🤖 AI Summary
This work addresses a fundamental vulnerability in existing diffusion model watermarking techniques, which universally rely on reconstructible denoising trajectories for verification. The authors first expose and exploit this dependency by introducing a training-free, black-box attack that randomly resamples the diffusion process in latent space to deviate the generation trajectory. This perturbation statistically decouples the reconstructed image from the original watermark trajectory while preserving visual quality and semantic consistency. Requiring neither prior knowledge of the watermark nor any model fine-tuning, the method achieves 95%–100% watermark removal success across nine state-of-the-art watermarking schemes, demonstrating remarkable generality, efficiency, and practical applicability.
📝 Abstract
Diffusion-based watermarking methods embed verifiable marks by manipulating the initial noise or the reverse diffusion trajectory. However, these methods share a critical assumption: verification can succeed only if the diffusion trajectory can be faithfully reconstructed. This reliance on trajectory recovery constitutes a fundamental and exploitable vulnerability.

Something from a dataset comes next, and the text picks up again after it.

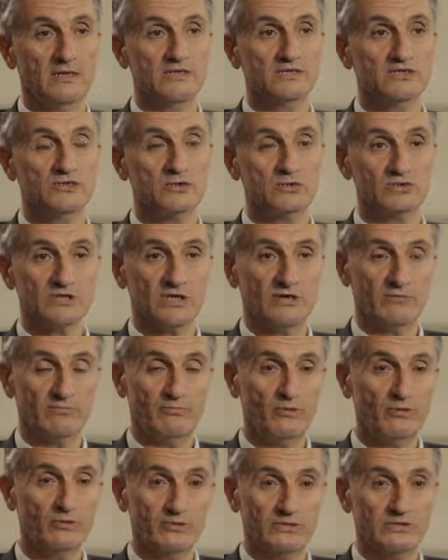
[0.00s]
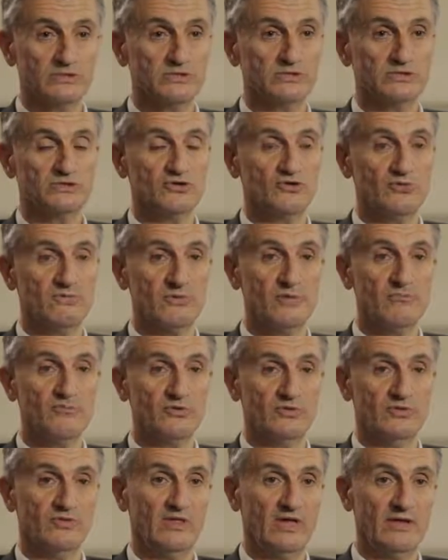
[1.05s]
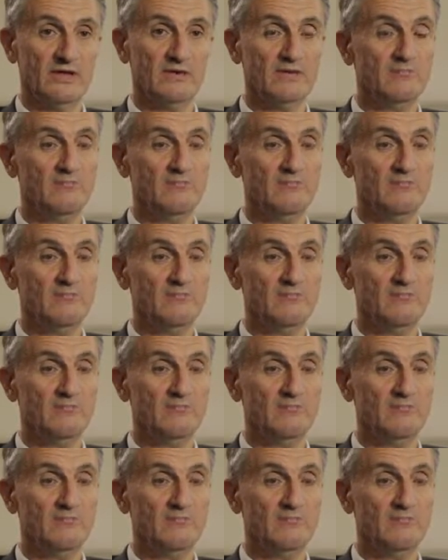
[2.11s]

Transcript: It's also important to remember that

We propose $\underline{\mathbf{S}}$tochastic $\underline{\mathbf{Hi}}$dden-Trajectory De$\underline{\mathbf{f}}$lec$\underline{\mathbf{t}}$ion ($\mathbf{SHIFT}$), a training-free attack that exploits this common weakness across diverse watermarking paradigms. SHIFT leverages stochastic diffusion resampling to deflect the generative trajectory in latent space, making the reconstructed image statistically decoupled from the original watermark-embedded trajectory while preserving strong visual quality and semantic consistency. Extensive experiments on nine representative watermarking methods spanning noise-space, frequency-domain, and optimization-based paradigms show that SHIFT achieves 95%--100% attack success rates with nearly no loss in semantic quality, without requiring any watermark-specific knowledge or model retraining.